Our next book is THE BOY WITH THE TOP KNOT by Sathnam Sanghera.
We will meet to chat about this book at 8.15pm on Tuesday 13th November in Gatehangers Inn.

Monday 10 September 2012

Book Choices - September 2012

THE BOY WITH THE TOP KNOT by Sathnam Sanghera

It's 1979, I'm three years old, and like all breakfast times during my youth it begins with Mum combing my hair, a ritual for which I have to sit down on the second-hand, floral-patterned settee, and lean forward, like I'm presenting myself for execution.
For Sathnam Sanghera, growing up in Wolverhampton in the eighties was a confusing business. On the one hand, these were the heady days of George Michael mix-tapes, Dallas on TV and, if he was lucky, the occasional Bounty Bar. On the other, there was his wardrobe of tartan smocks, his 30p-an-hour job at the local sewing factory and the ongoing challenge of how to tie the perfect top-knot.
And then there was his family, whose strange and often difficult behaviour he took for granted until, at the age of twenty-four, Sathnam made a discovery that changed everything he ever thought he knew about them. Equipped with breathtaking courage and a glorious sense of humour, he embarks on a journey into their extraordinary past - from his father's harsh life in rural Punjab to the steps of the Wolverhampton Tourist Office - trying to make sense of a life lived among secrets.

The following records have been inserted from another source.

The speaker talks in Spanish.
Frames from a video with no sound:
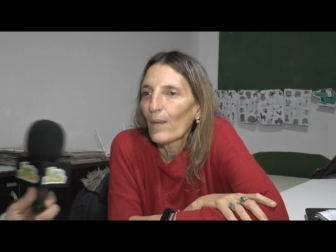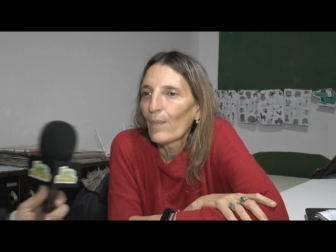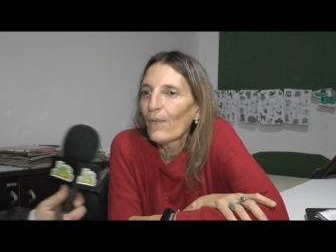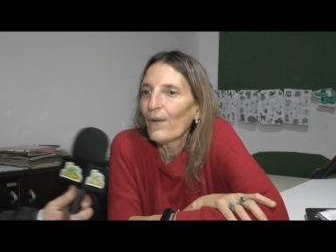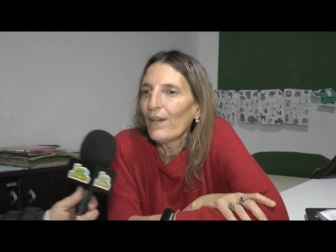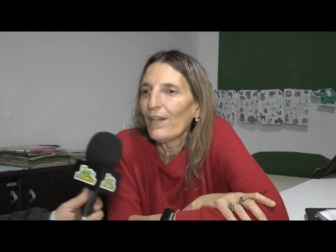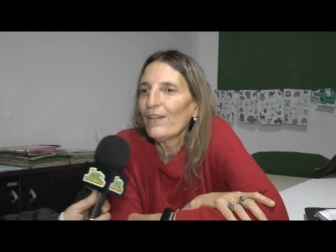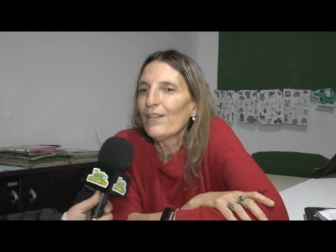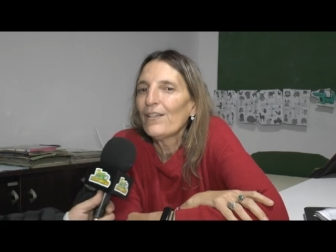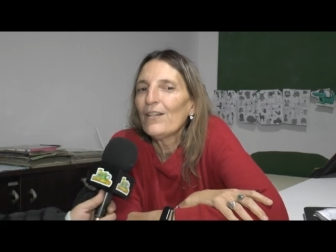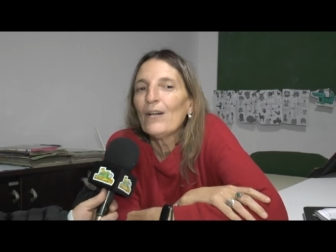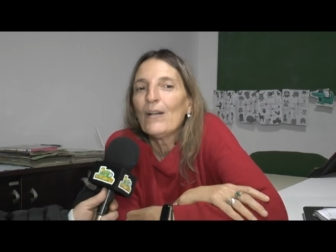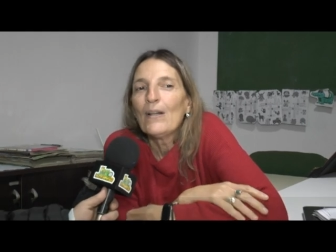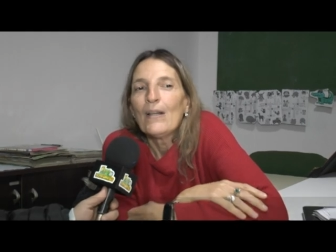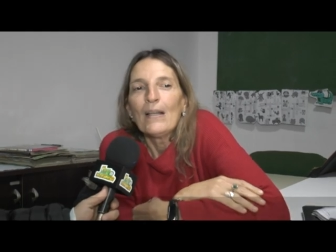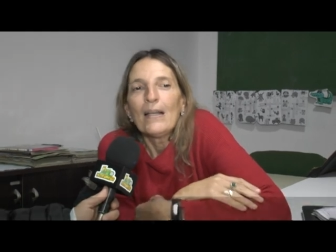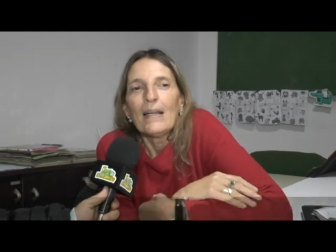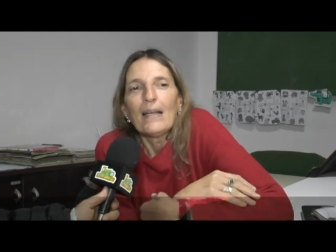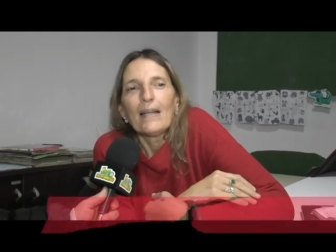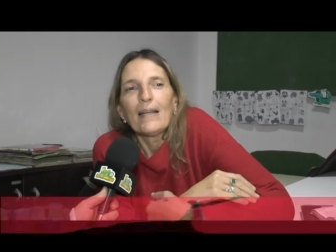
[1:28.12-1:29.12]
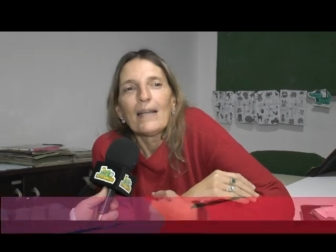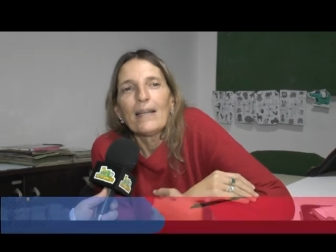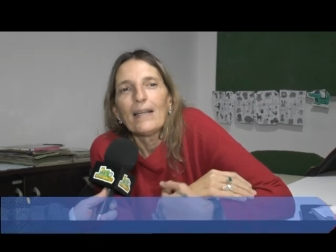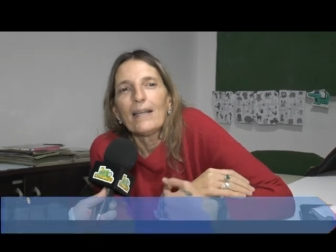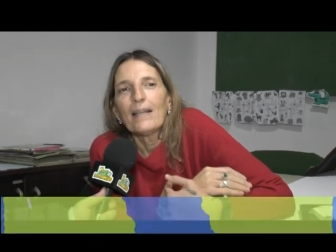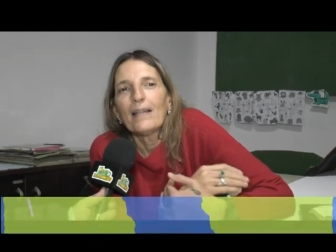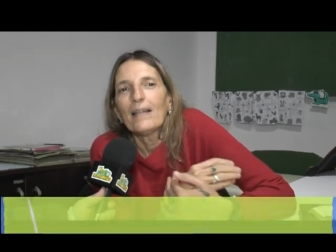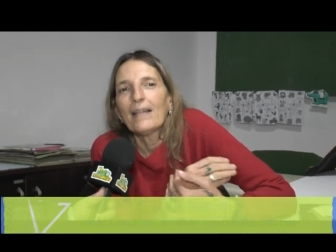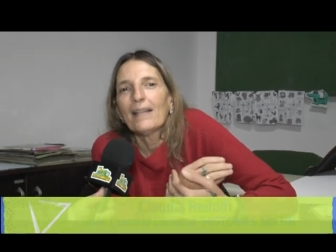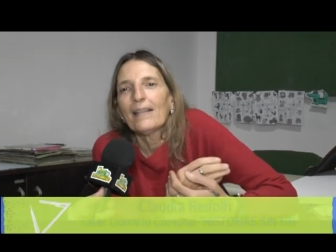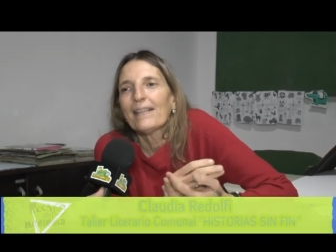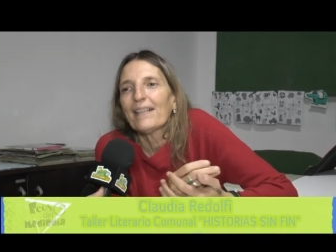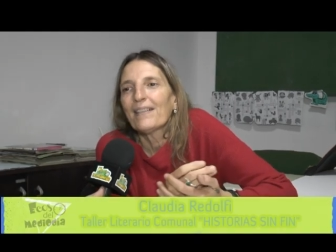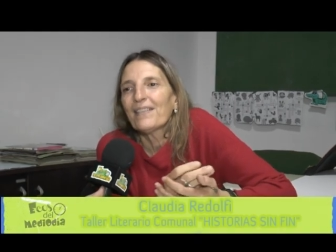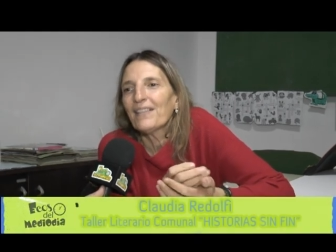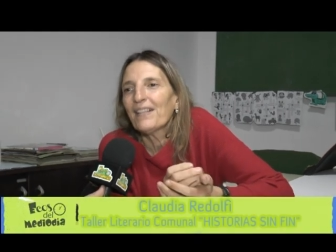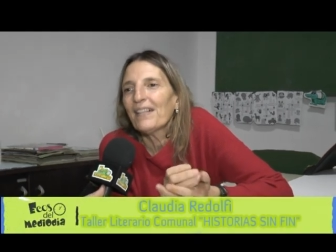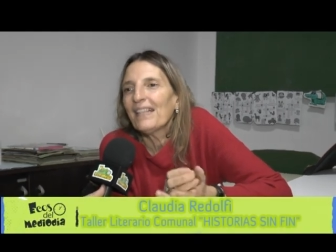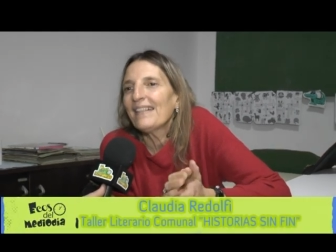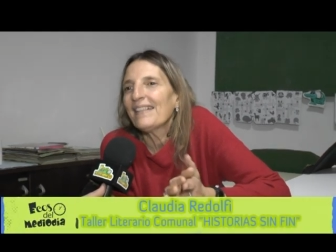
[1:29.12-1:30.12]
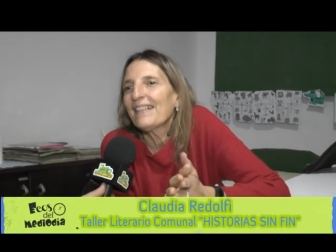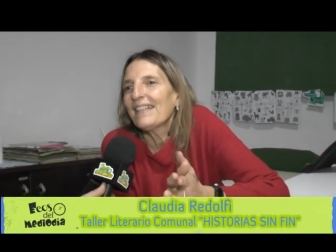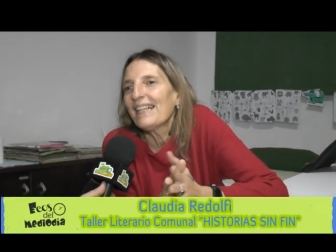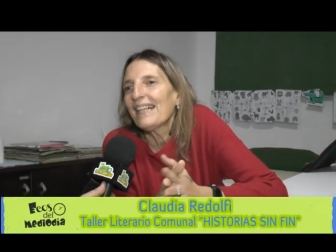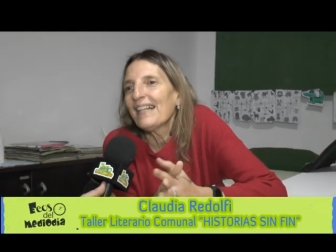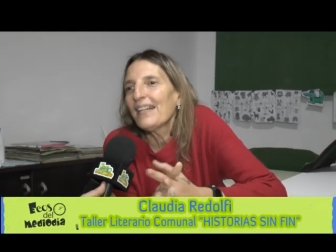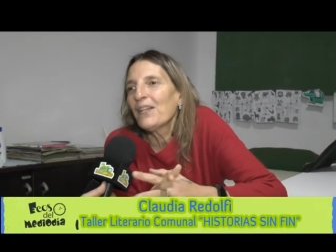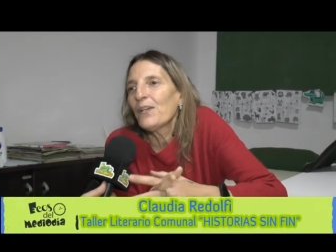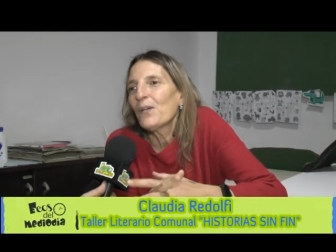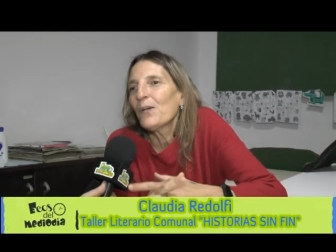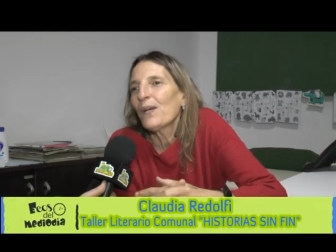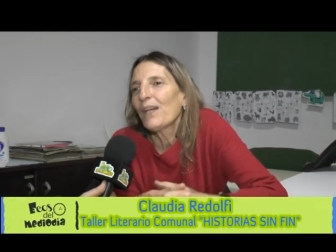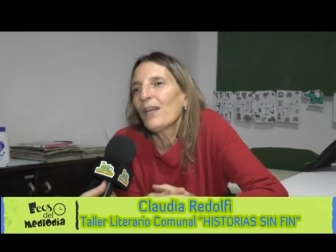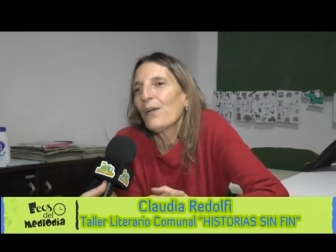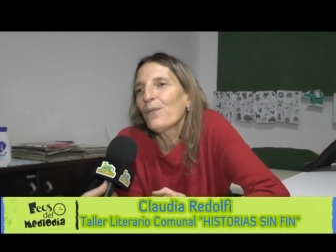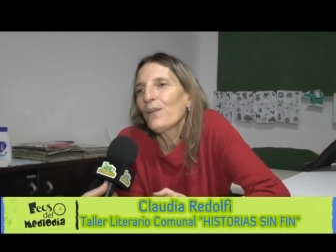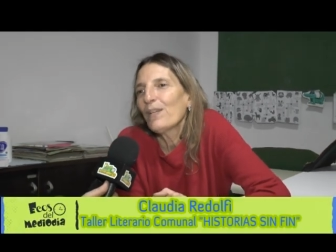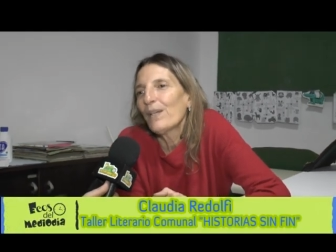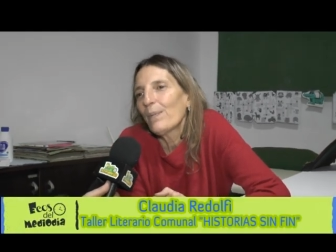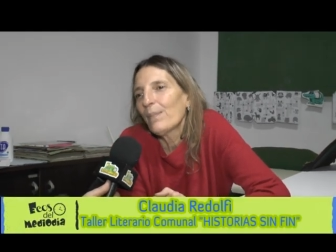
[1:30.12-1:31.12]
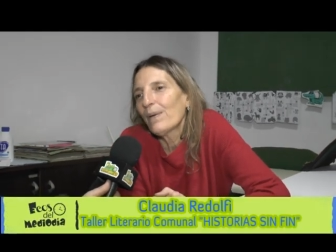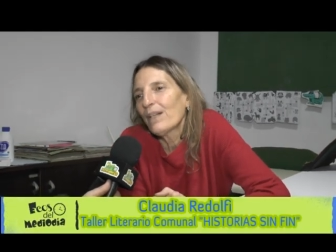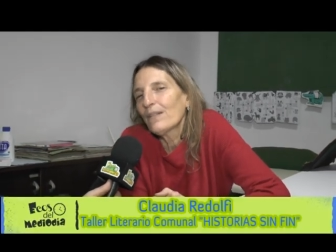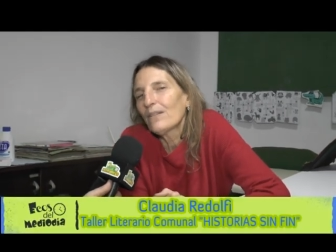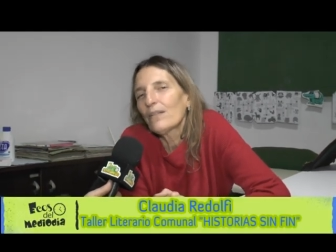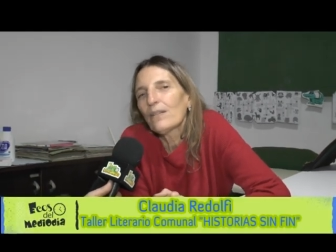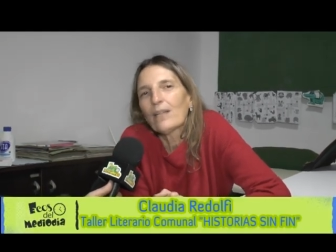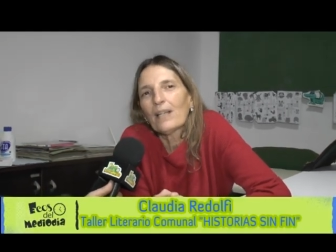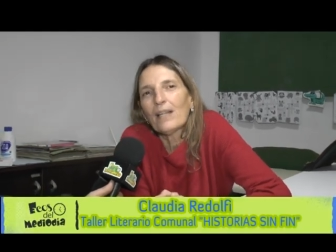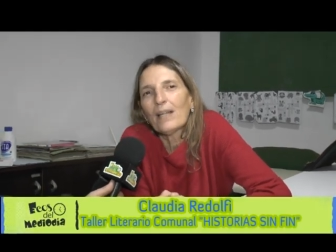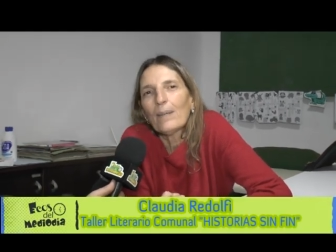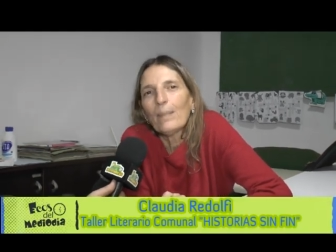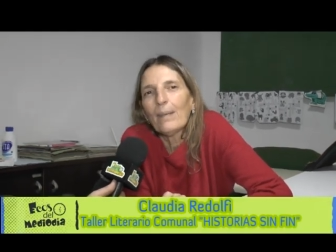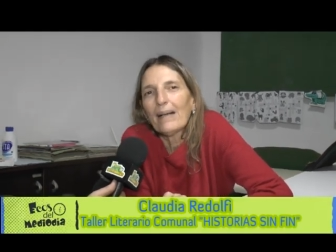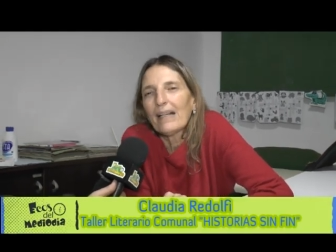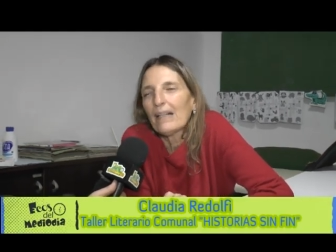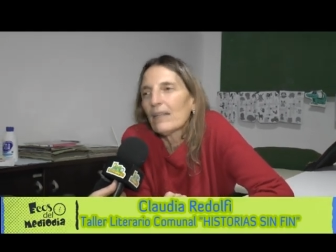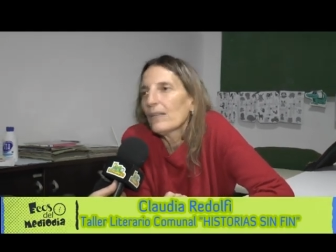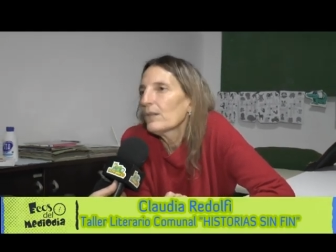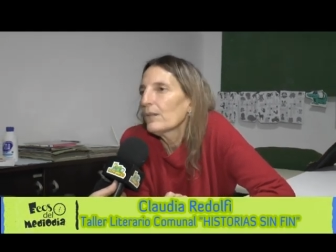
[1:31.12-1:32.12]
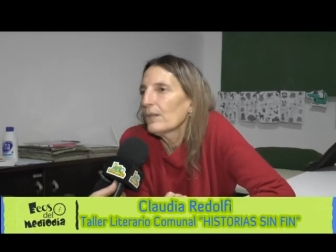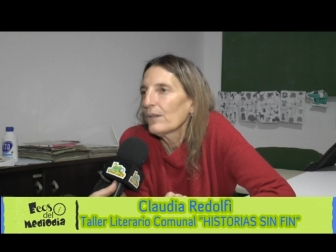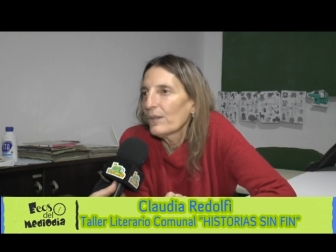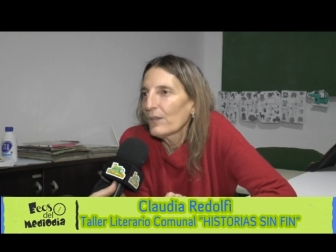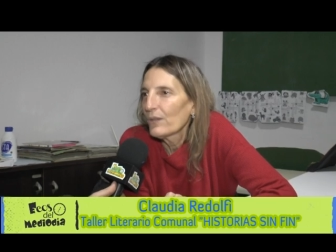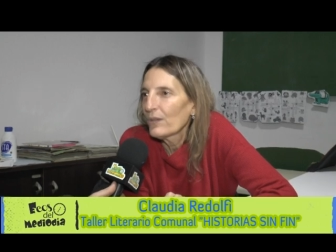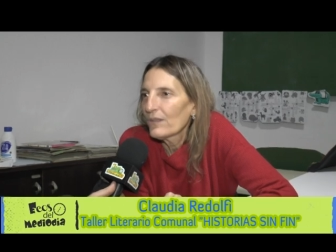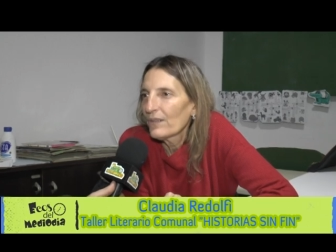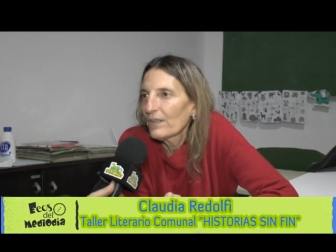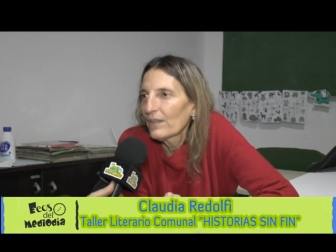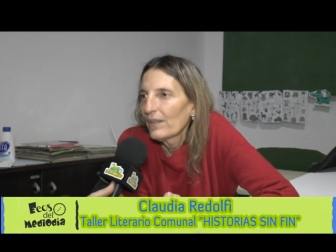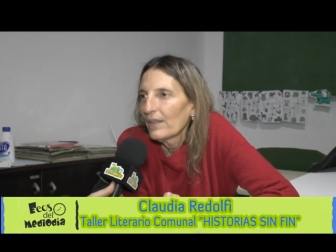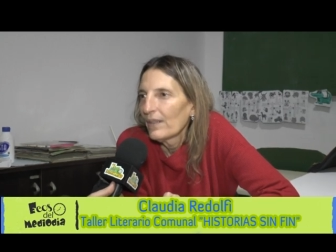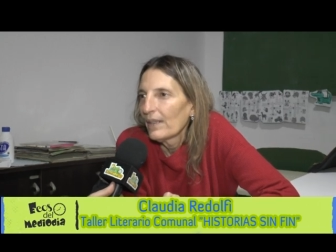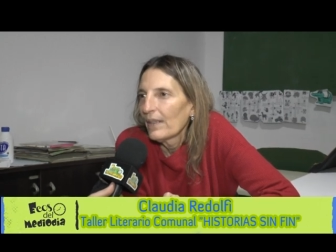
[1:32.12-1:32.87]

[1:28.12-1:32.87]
Bueno, el taller literario es un espacio que es para todos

THE ENGLISH PATIENT by Michael Ondaatje

The English Patient is a 1992 novel by Sri Lankan-Canadian novelist Michael Ondaatje. The story deals with the gradually revealed histories of a critically burned English accented Hungarian man, his Canadian nurse, a Canadian-Italian thief, and an Indian sapper in the British Army as they live out the end of World War II in an Italian villa. The novel won the Canadian Governor General's Award and the Booker Prize for fiction. The novel was adapted into an award-winning film of the same name in 1996. The narrative is non-linear and the main characters are examined in depth and detail.
The film stars Ralph Fiennes so you can imagine him as you read the book!

TARA ROAD by Maeve Binchy

(In honour of Maeve Binchy who died last month)
Ria Lynch and Marilyn Vine have never met. Their lives have almost nothing in common. Ria lives in a big ramshackle house in Tara Road, Dublin, which is filled day and night with the family and friends on whom she depends. Marilyn lives in a college town in Connecticut, New England, absorbed in her career, an in her life that is independent and private woman who is very much her own person. Two more unlikely friends would be hard to find. Yet a chance phone call brings them together and they decide to exchange homes for the summer. Ria goes to America in the hope that the change will give her space and courage to sort out the huge crisis threatening to destroy her. Marilyn goes to Ireland to recover in peace and quiet from the tragedy which she keeps secret from the world, little realising that Tara Road will prove to be the least quiet place on earth. They borrow each other's houses, and during the course of that magical summer they find themselves borrowing something of each other's lives, until a story which began with loss and suffering grows into a story of discovery, unexpected friendship and new hope. By the time Ria and Marilyn eventually meet, they find that they have altered the course of each other's lives forever.